Yeah, he’d talk to her. He could rescue her. Explain to her the options she had. Jeff choreographed the entire scene, heroic orchestration playing in the background. Close up to her sea-blue eyes as she stared at him worshipfully.

Jeff smiled to himself.

“And I’ve got an incentive for you, Jeff. Sort of my way of insuring that we all succeed. When the merger happens between Con-Mason U.S.A. and Summerville CP, we’re going to need a firm to do all our public relations work. Never believed in trying to do that sort of thing in-house, better to let the pros handle it. And I think Columbia-Starr Communications would be right perfect. Course, then they’d have to call it Columbia-Starr-Brooks Communications. Sounds nice, don’t you think? Just like heavenly bells to a man’s ear.”

Then Wayne grinned at Jeff, his sea-blue eyes long faded to dollar-sign green.

And thus, Jeff was slapped back into the coffee-cup dregs of his reality. The world of Sheldon Summerville was a gold-studded planet, a monied universe. Wayne Summerville bought companies over breakfast and Jeff Brooks saved up eight long years for a boat. Tomorrow’s disillusions were today’s grand illusions. In his business, Jeff had to be careful not to believe his own spin.

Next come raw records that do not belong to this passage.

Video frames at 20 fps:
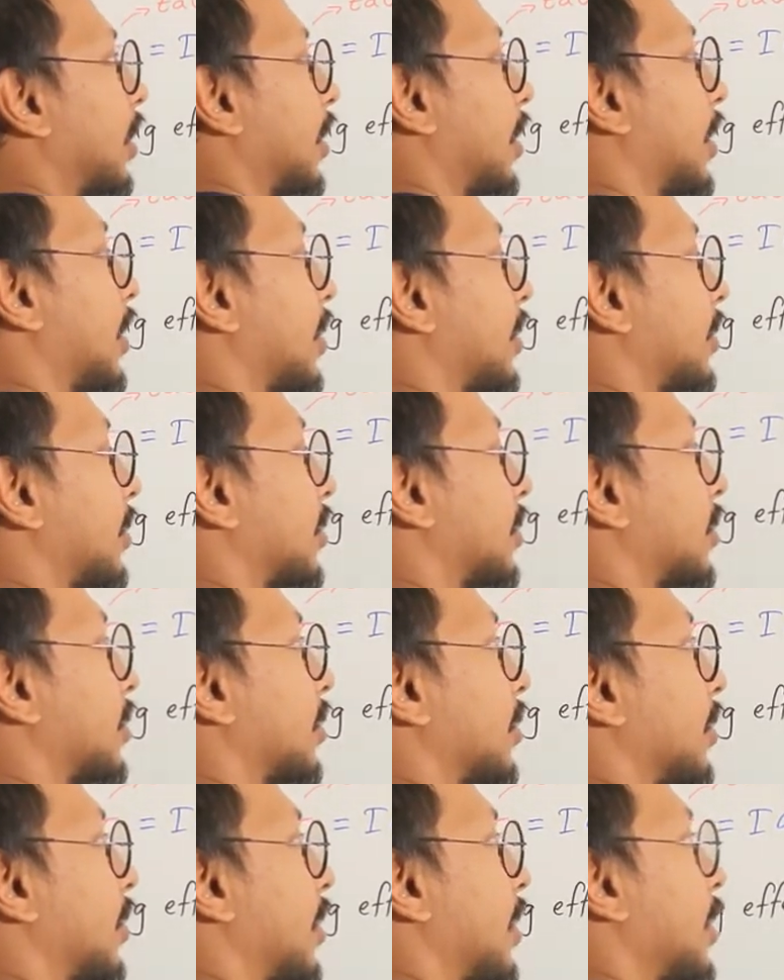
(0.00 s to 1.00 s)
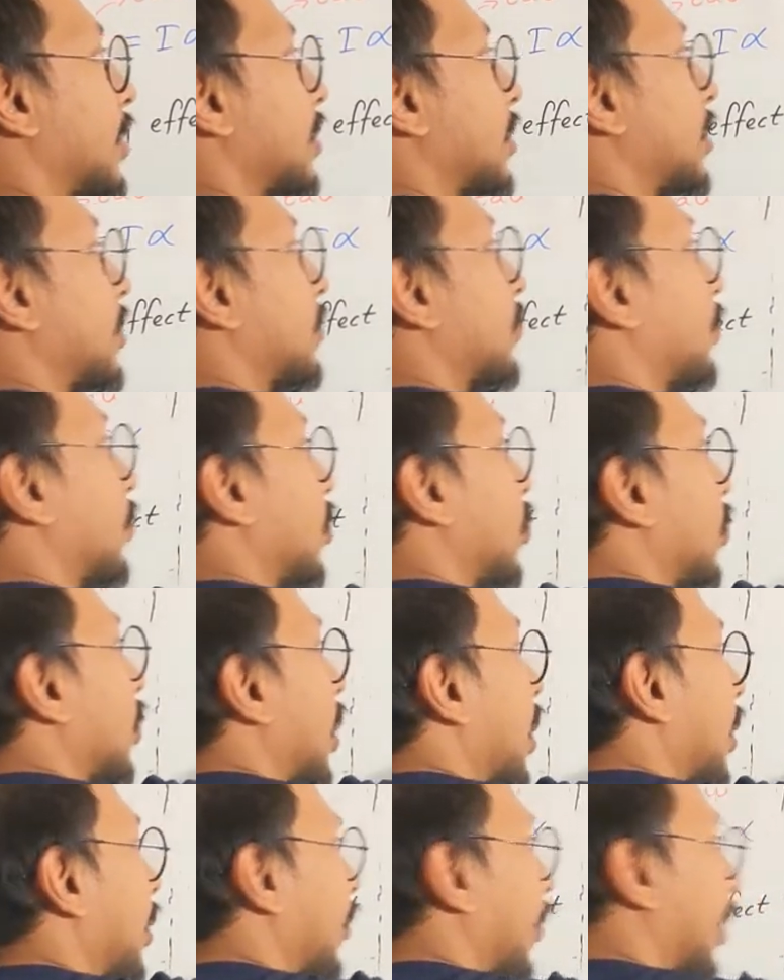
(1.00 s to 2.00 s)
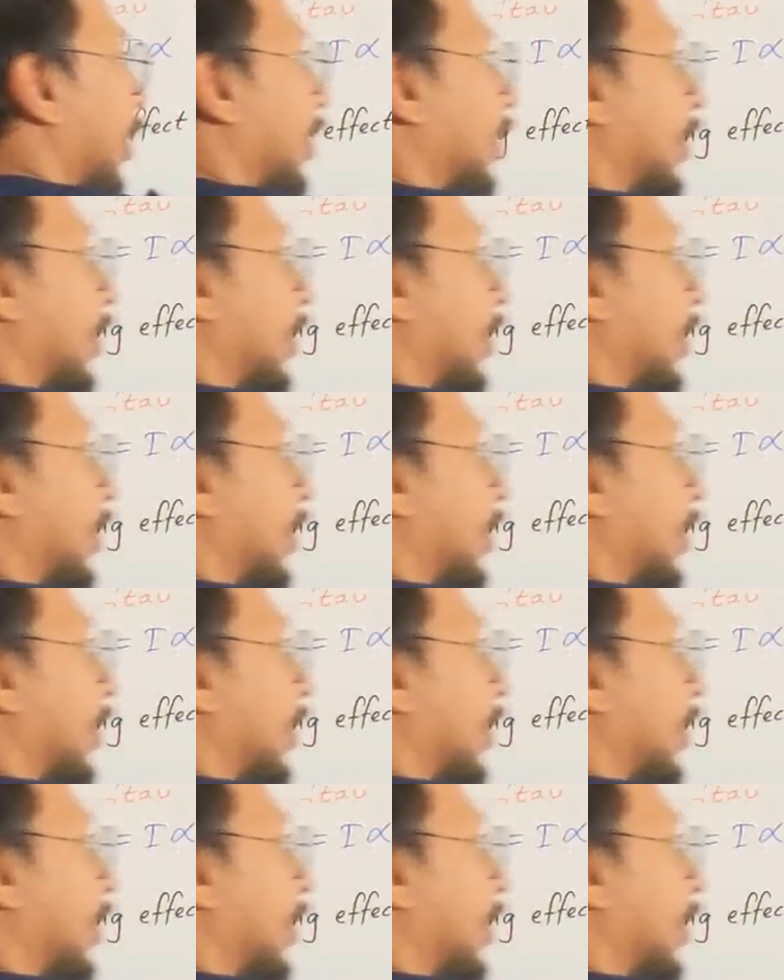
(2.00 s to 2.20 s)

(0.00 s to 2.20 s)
is this blue line right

He examined the Columbia-Starr logo, thinking that maybe there was a place for Brooks on the coffee cup, too.

The heroic orchestrations playing in his head screeched to a full stop, and the picture of Sheldon’s sea-blue eyes, once lit with heroic worship, faded to black.

Like that would ever happen anyway.

2

THERE WAS ONLY ONE PERSON that Jeff depended on for advice. Himself. However, when gazillion-dollar financial matters were involved, he was out of his league, although he’d never admit it to anybody, especially his older brother, Andrew.

And it was for this reason that, when he called Andrew to meet him for happy hour, he told his brother that he needed to hit him up for money for a charitable donation.

Andrew was a successful hedge-fund manager—a hugely successful hedge-fund manager.

Jeff tried not to compare his successes to Andrew’s, because he’d always come up short—several billion short, in case anyone was counting. Of course even God couldn’t really compare to Andrew’s successes. But to be fair, God took a day off once a week, and Andrew never did. Jeff was a firm believer in a day off.

“So, what’s this cause of yours?” asked Andrew, sitting at the bar, sipping on his beer.

“Heart disease in kids. We’re doing a campaign to raise awareness. There’s some great breakthroughs in the medical community, new drugs that are entering trials and we’re putting together a complete media package, kicking off with this Their Hearts On The Line campaign. Great stuff. Really hits you right here,” said Jeff, laying a hand over his chest.

“How much do you need?”

“What’s the life of a child worth to you, Andrew? Then multiply that by fifty.”

“That’s serious cash.”

“Heart disease is serious business.”

“All right,” said Andrew, who then wrote one very large check.